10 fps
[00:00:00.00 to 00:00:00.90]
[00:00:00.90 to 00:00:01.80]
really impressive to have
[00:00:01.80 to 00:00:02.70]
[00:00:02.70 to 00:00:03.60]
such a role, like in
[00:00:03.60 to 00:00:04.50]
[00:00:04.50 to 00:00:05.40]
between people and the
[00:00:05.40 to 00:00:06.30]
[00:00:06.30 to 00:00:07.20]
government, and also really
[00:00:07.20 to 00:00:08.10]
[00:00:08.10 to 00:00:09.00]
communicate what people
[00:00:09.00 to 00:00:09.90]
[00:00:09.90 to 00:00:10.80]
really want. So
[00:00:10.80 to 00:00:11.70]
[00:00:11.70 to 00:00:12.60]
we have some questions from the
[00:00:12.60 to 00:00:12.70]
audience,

------------------------

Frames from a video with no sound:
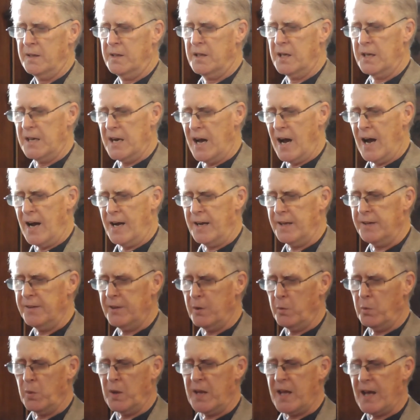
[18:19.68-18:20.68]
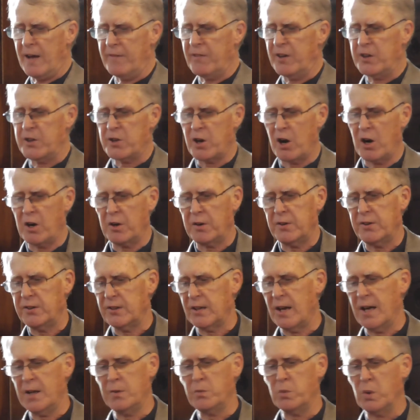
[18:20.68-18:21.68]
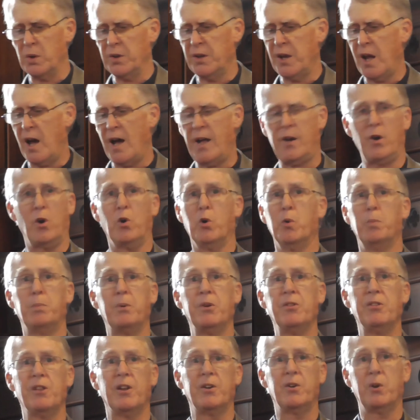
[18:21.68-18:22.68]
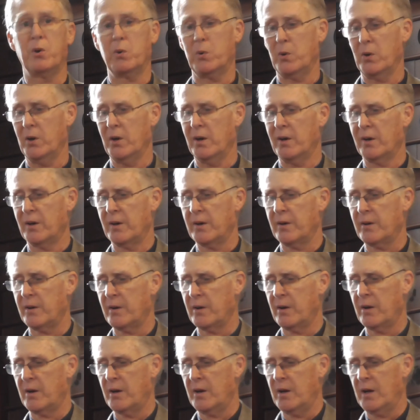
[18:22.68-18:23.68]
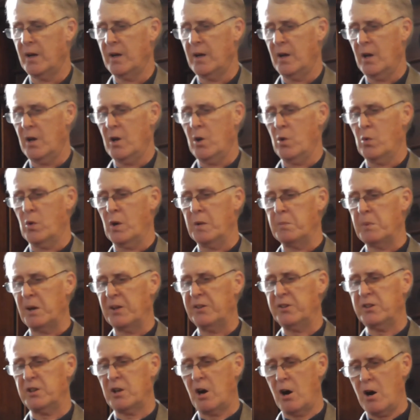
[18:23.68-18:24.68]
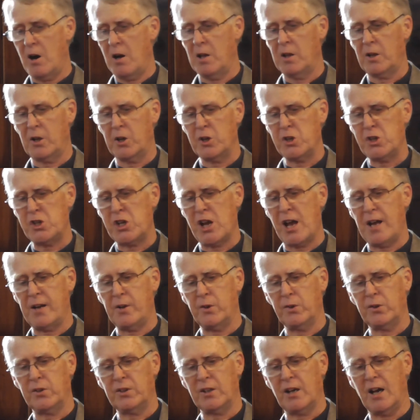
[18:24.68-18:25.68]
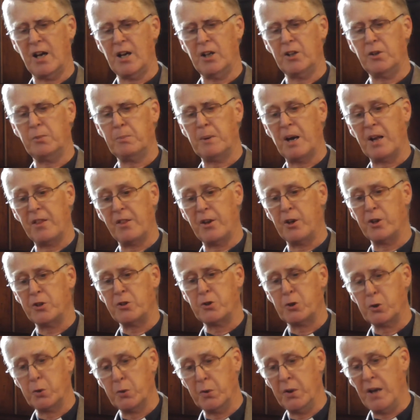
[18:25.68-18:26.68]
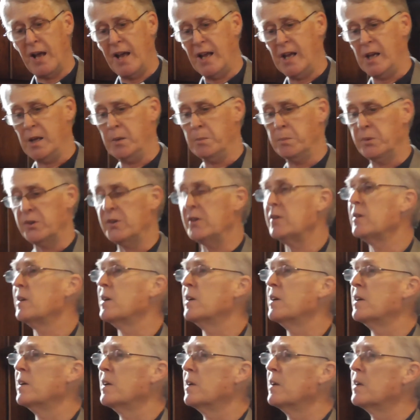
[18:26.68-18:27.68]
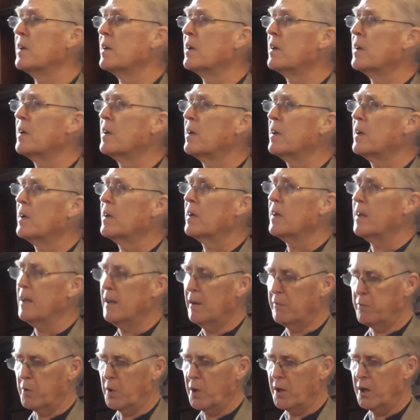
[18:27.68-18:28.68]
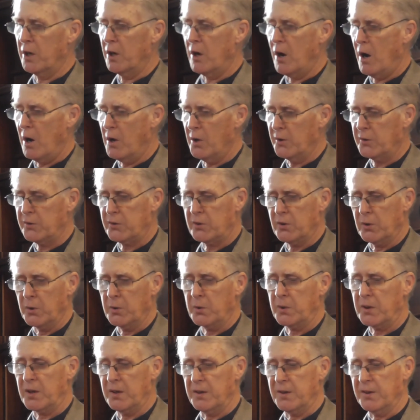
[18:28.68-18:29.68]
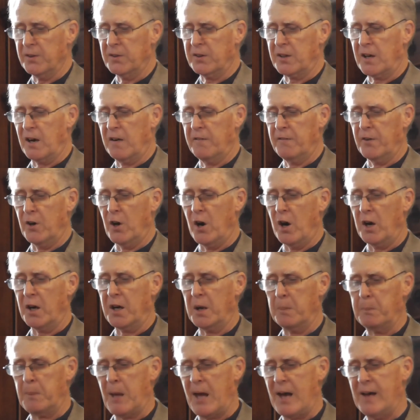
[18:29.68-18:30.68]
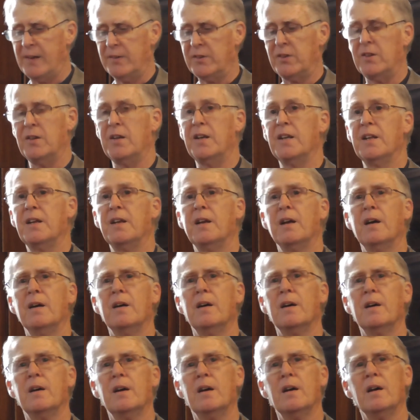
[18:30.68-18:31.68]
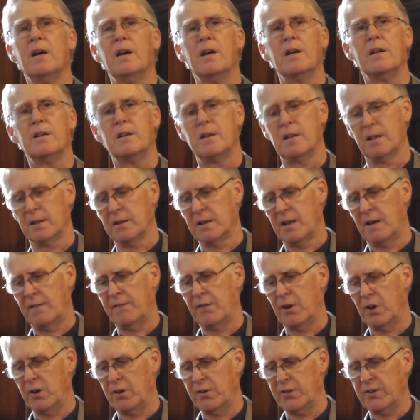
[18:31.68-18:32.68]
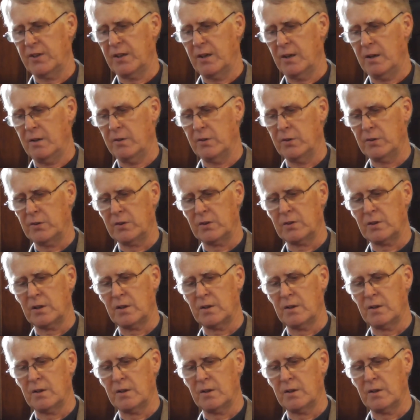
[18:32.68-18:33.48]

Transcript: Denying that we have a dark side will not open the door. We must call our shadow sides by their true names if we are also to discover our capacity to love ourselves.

------------------------

Problem details: Once the line with "[18:19.68-18:20.68]" is found above, print it and every line after it through the line with "Transcript: Denying that", exactly. Pictures stay out.

Answer for the task:
[18:19.68-18:20.68]
[18:20.68-18:21.68]
[18:21.68-18:22.68]
[18:22.68-18:23.68]
[18:23.68-18:24.68]
[18:24.68-18:25.68]
[18:25.68-18:26.68]
[18:26.68-18:27.68]
[18:27.68-18:28.68]
[18:28.68-18:29.68]
[18:29.68-18:30.68]
[18:30.68-18:31.68]
[18:31.68-18:32.68]
[18:32.68-18:33.48]

Transcript: Denying that we have a dark side will not open the door. We must call our shadow sides by their true names if we are also to discover our capacity to love ourselves.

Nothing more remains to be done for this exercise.